(Collected data entries)

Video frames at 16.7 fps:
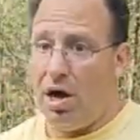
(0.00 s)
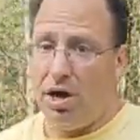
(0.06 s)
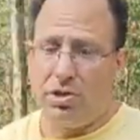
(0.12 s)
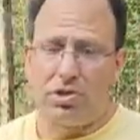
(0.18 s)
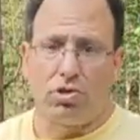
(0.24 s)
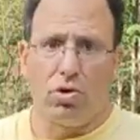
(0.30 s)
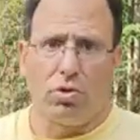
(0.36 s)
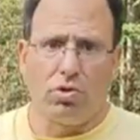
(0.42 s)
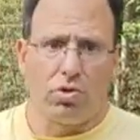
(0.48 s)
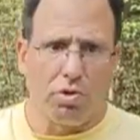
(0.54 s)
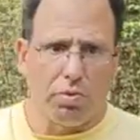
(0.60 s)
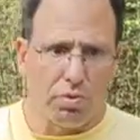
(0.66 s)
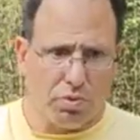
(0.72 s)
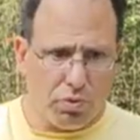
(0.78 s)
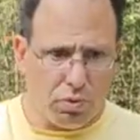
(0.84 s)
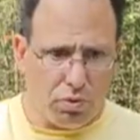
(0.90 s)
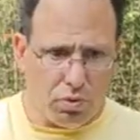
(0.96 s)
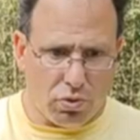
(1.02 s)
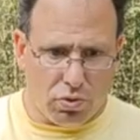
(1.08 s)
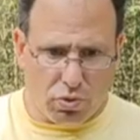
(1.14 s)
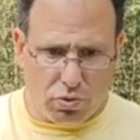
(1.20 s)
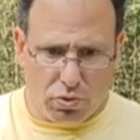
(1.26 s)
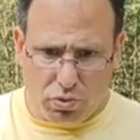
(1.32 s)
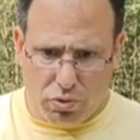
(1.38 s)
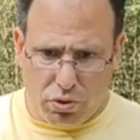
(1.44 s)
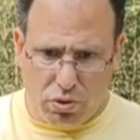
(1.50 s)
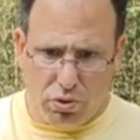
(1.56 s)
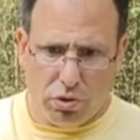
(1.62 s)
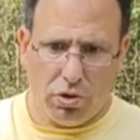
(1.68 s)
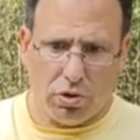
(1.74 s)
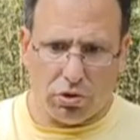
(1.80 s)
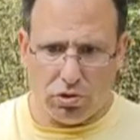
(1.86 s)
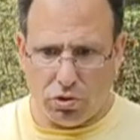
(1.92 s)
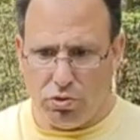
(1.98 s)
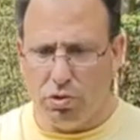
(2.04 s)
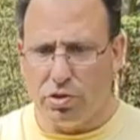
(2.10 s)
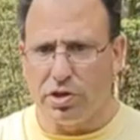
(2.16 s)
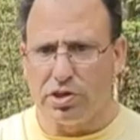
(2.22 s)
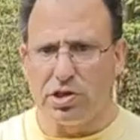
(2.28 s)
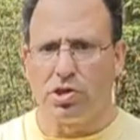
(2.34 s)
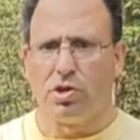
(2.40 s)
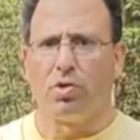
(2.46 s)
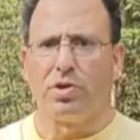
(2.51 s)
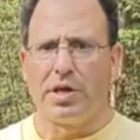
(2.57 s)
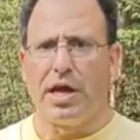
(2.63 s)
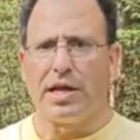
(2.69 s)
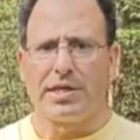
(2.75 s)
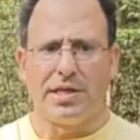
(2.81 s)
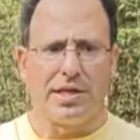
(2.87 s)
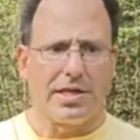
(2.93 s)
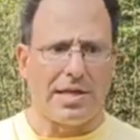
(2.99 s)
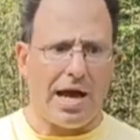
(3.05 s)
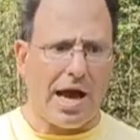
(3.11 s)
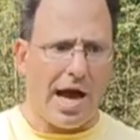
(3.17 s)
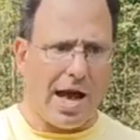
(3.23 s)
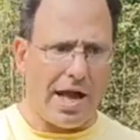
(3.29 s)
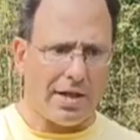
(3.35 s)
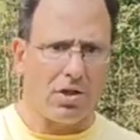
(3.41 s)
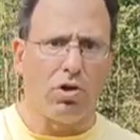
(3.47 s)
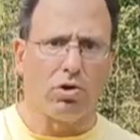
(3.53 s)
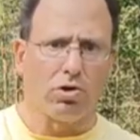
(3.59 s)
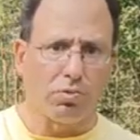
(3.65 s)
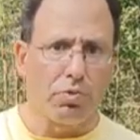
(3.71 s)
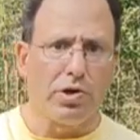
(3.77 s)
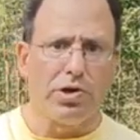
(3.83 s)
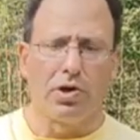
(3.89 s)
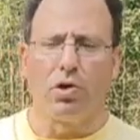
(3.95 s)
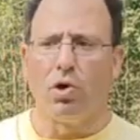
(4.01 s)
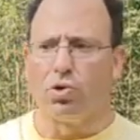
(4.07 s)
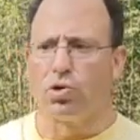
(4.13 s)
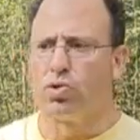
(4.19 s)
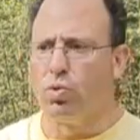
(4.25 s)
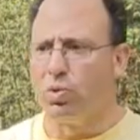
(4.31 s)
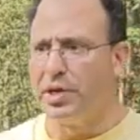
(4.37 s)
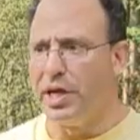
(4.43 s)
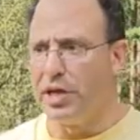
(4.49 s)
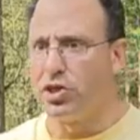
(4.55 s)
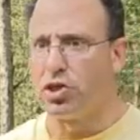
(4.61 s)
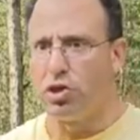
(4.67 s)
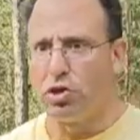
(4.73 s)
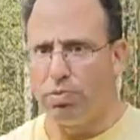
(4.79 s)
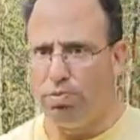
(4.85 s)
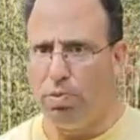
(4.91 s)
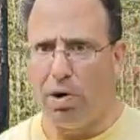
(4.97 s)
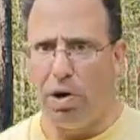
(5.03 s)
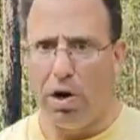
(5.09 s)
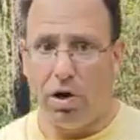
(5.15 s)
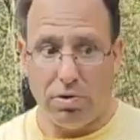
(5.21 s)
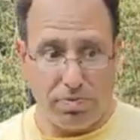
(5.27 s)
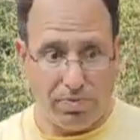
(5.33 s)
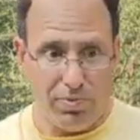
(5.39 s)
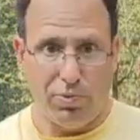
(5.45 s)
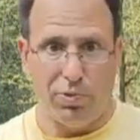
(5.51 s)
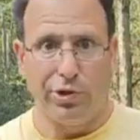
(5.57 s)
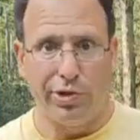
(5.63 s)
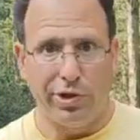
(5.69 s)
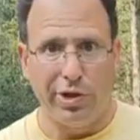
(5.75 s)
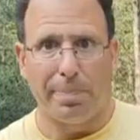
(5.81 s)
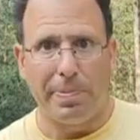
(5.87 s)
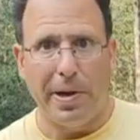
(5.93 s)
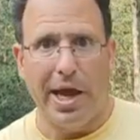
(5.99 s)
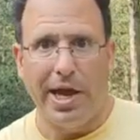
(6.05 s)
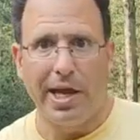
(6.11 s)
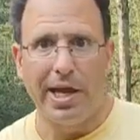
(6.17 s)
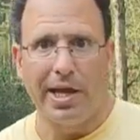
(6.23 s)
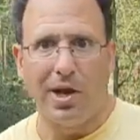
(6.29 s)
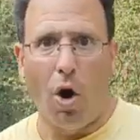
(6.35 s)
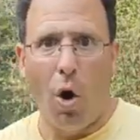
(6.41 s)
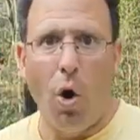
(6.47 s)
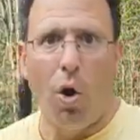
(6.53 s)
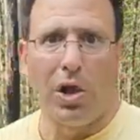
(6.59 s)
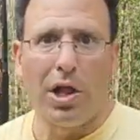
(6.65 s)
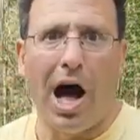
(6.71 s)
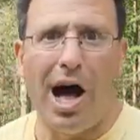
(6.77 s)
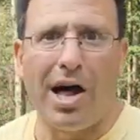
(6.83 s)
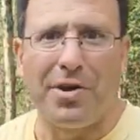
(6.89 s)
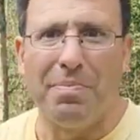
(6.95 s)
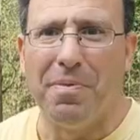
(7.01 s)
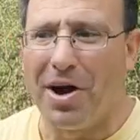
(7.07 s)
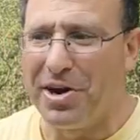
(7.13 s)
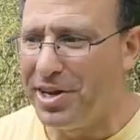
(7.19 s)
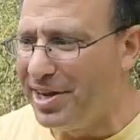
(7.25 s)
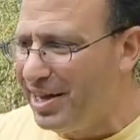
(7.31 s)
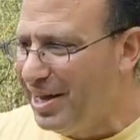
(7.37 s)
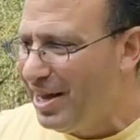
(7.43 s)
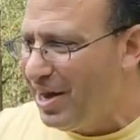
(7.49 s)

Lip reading: So so you can still get to that pretty close to 1 inch, but you're paying a whole lot of money.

TO DO: Please return every record above exactly, but leave out the pictures.

ANSWER FOR THE TASK:
Video frames at 16.7 fps:
(0.00 s)
(0.06 s)
(0.12 s)
(0.18 s)
(0.24 s)
(0.30 s)
(0.36 s)
(0.42 s)
(0.48 s)
(0.54 s)
(0.60 s)
(0.66 s)
(0.72 s)
(0.78 s)
(0.84 s)
(0.90 s)
(0.96 s)
(1.02 s)
(1.08 s)
(1.14 s)
(1.20 s)
(1.26 s)
(1.32 s)
(1.38 s)
(1.44 s)
(1.50 s)
(1.56 s)
(1.62 s)
(1.68 s)
(1.74 s)
(1.80 s)
(1.86 s)
(1.92 s)
(1.98 s)
(2.04 s)
(2.10 s)
(2.16 s)
(2.22 s)
(2.28 s)
(2.34 s)
(2.40 s)
(2.46 s)
(2.51 s)
(2.57 s)
(2.63 s)
(2.69 s)
(2.75 s)
(2.81 s)
(2.87 s)
(2.93 s)
(2.99 s)
(3.05 s)
(3.11 s)
(3.17 s)
(3.23 s)
(3.29 s)
(3.35 s)
(3.41 s)
(3.47 s)
(3.53 s)
(3.59 s)
(3.65 s)
(3.71 s)
(3.77 s)
(3.83 s)
(3.89 s)
(3.95 s)
(4.01 s)
(4.07 s)
(4.13 s)
(4.19 s)
(4.25 s)
(4.31 s)
(4.37 s)
(4.43 s)
(4.49 s)
(4.55 s)
(4.61 s)
(4.67 s)
(4.73 s)
(4.79 s)
(4.85 s)
(4.91 s)
(4.97 s)
(5.03 s)
(5.09 s)
(5.15 s)
(5.21 s)
(5.27 s)
(5.33 s)
(5.39 s)
(5.45 s)
(5.51 s)
(5.57 s)
(5.63 s)
(5.69 s)
(5.75 s)
(5.81 s)
(5.87 s)
(5.93 s)
(5.99 s)
(6.05 s)
(6.11 s)
(6.17 s)
(6.23 s)
(6.29 s)
(6.35 s)
(6.41 s)
(6.47 s)
(6.53 s)
(6.59 s)
(6.65 s)
(6.71 s)
(6.77 s)
(6.83 s)
(6.89 s)
(6.95 s)
(7.01 s)
(7.07 s)
(7.13 s)
(7.19 s)
(7.25 s)
(7.31 s)
(7.37 s)
(7.43 s)
(7.49 s)

Lip reading: So so you can still get to that pretty close to 1 inch, but you're paying a whole lot of money.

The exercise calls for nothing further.